Exercise goal.
When the line containing "[2.13-3.20s]" appears in the data below, begin copying there and stop only after the line containing "[19.20-20.20s]".

Stored data
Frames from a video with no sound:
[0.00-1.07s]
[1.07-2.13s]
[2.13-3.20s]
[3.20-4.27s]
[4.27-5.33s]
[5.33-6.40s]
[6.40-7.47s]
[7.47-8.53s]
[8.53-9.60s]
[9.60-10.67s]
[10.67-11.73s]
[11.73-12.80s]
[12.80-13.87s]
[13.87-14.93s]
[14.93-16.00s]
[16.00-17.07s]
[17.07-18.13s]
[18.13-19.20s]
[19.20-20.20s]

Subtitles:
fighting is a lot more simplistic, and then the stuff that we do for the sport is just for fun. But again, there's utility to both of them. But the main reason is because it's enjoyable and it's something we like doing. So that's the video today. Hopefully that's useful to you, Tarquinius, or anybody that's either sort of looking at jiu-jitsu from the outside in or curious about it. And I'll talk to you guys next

--

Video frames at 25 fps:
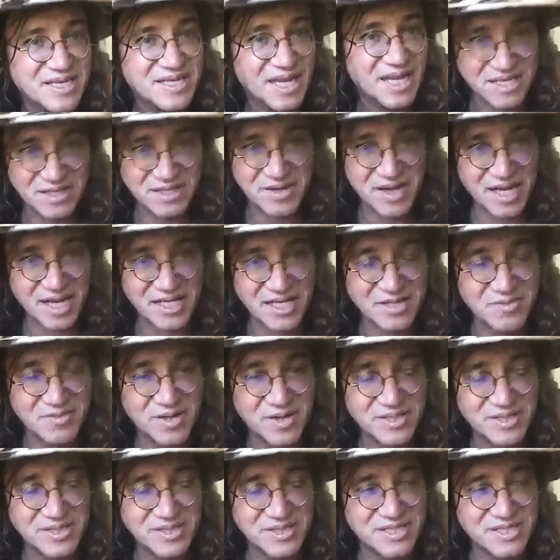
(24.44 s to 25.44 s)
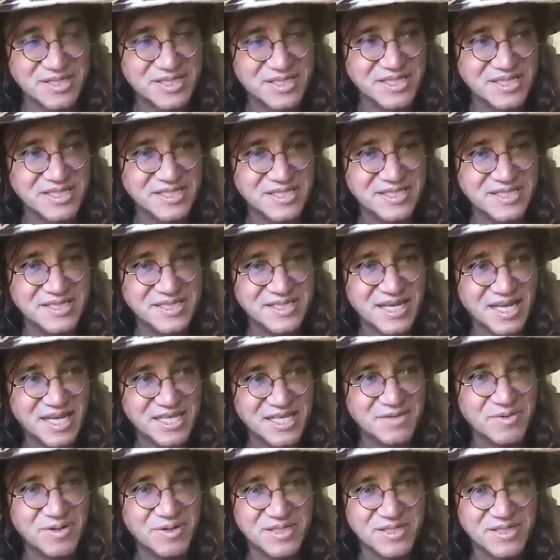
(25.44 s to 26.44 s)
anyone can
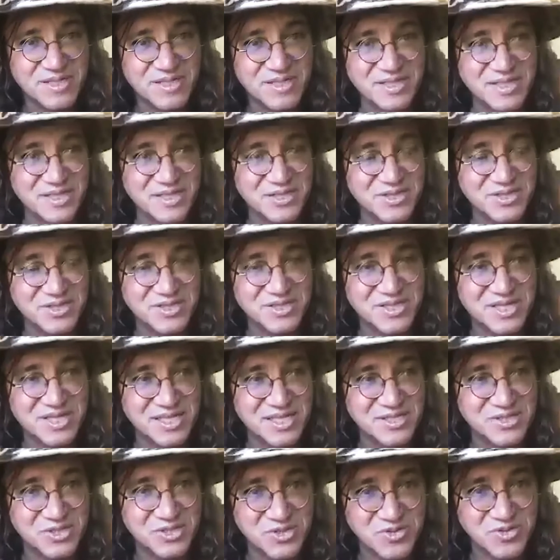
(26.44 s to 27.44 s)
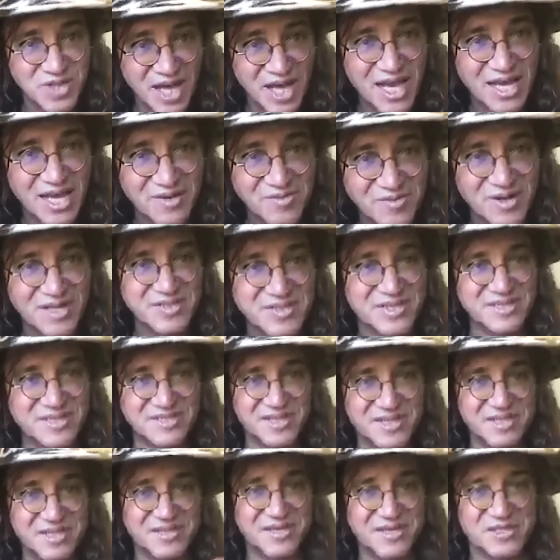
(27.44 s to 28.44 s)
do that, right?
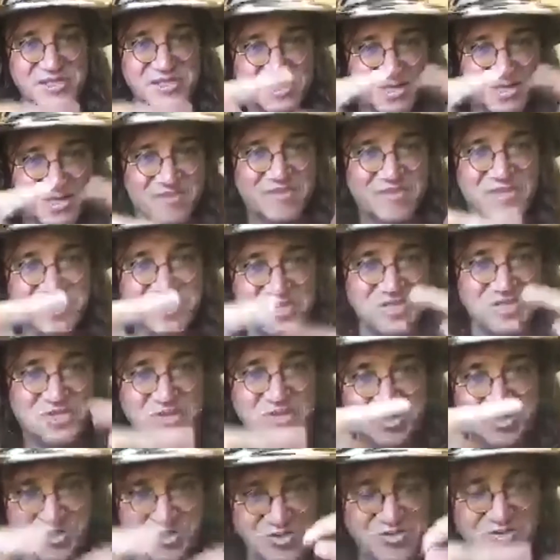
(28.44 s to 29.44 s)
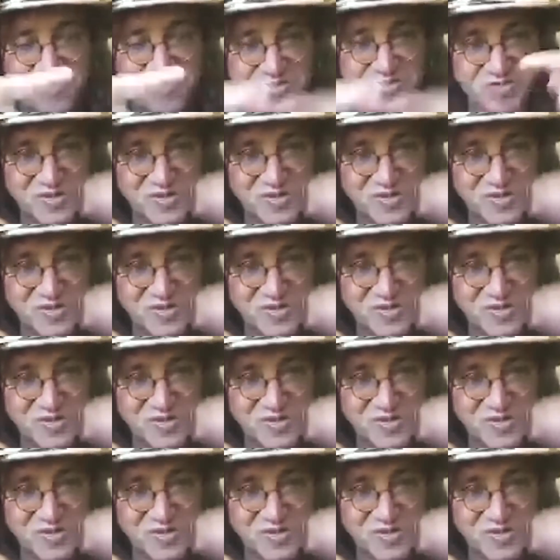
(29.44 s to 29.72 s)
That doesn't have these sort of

---

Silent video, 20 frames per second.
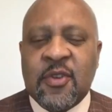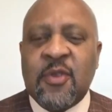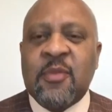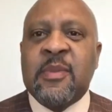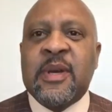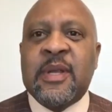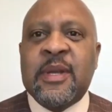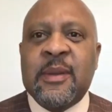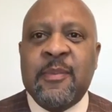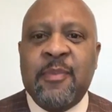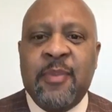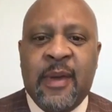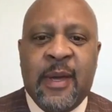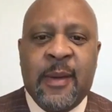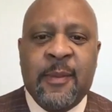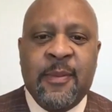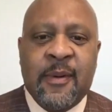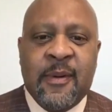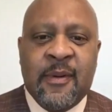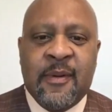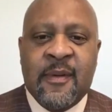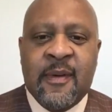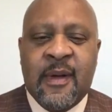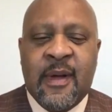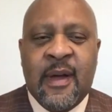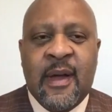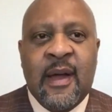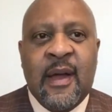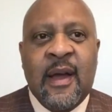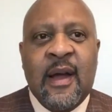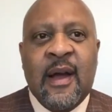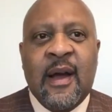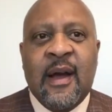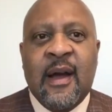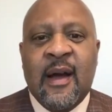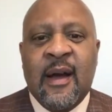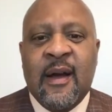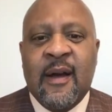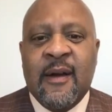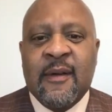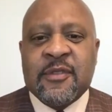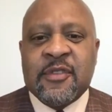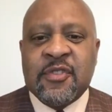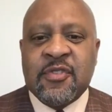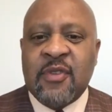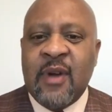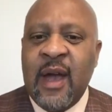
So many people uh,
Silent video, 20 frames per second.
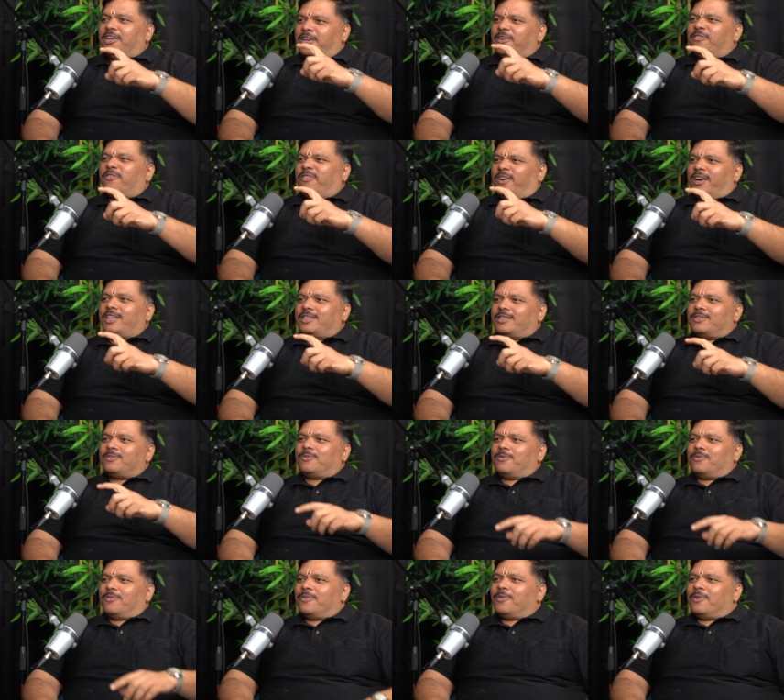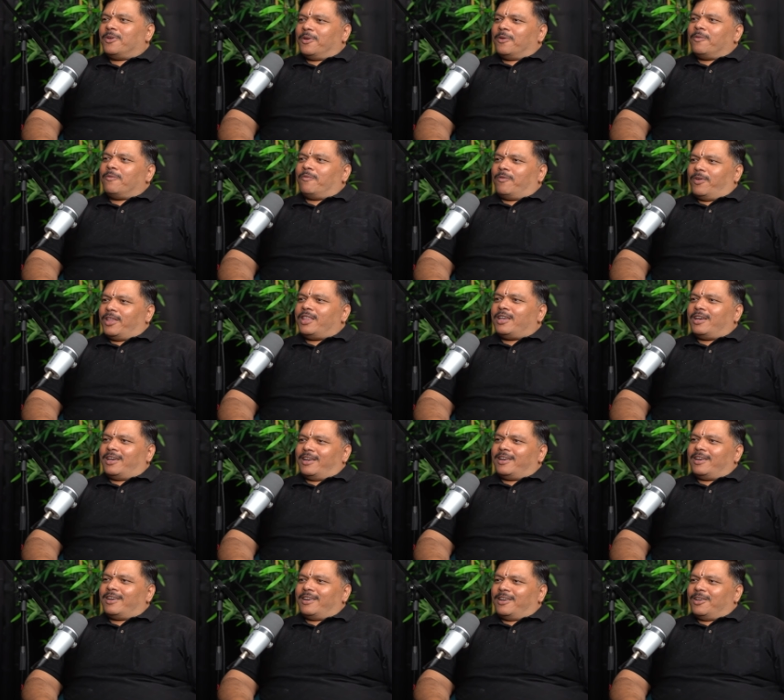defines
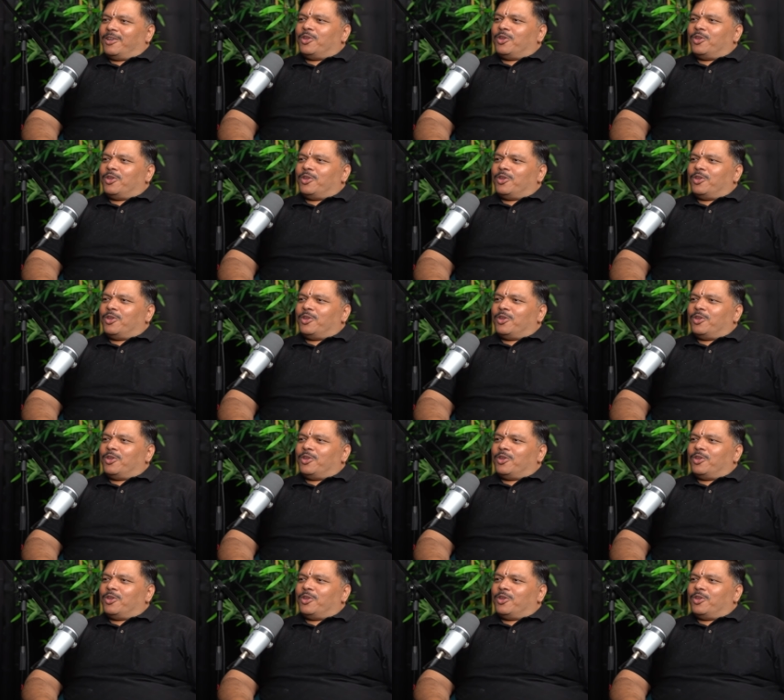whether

Output of the exercise.
[2.13-3.20s]
[3.20-4.27s]
[4.27-5.33s]
[5.33-6.40s]
[6.40-7.47s]
[7.47-8.53s]
[8.53-9.60s]
[9.60-10.67s]
[10.67-11.73s]
[11.73-12.80s]
[12.80-13.87s]
[13.87-14.93s]
[14.93-16.00s]
[16.00-17.07s]
[17.07-18.13s]
[18.13-19.20s]
[19.20-20.20s]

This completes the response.